##### Records

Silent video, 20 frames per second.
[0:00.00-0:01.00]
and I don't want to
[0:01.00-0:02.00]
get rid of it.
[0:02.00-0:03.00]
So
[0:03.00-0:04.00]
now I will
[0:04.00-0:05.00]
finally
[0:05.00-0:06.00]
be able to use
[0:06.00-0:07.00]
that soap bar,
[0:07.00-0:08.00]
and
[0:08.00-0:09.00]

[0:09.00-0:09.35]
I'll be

##########
##### Records

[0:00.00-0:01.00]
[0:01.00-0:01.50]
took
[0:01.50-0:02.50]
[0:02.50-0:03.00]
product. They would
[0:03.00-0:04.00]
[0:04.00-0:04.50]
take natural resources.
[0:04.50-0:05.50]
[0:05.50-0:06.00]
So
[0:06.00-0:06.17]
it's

##########

◆ **Task objective**: Beginning with the line above that contains "Silent video, 20 frames per second.", copy each line exactly up to and including the line that contains "[0:08.00-0:09.00]", and go no further.

◆ **Output for this exercise**:
Silent video, 20 frames per second.
[0:00.00-0:01.00]
and I don't want to
[0:01.00-0:02.00]
get rid of it.
[0:02.00-0:03.00]
So
[0:03.00-0:04.00]
now I will
[0:04.00-0:05.00]
finally
[0:05.00-0:06.00]
be able to use
[0:06.00-0:07.00]
that soap bar,
[0:07.00-0:08.00]
and
[0:08.00-0:09.00]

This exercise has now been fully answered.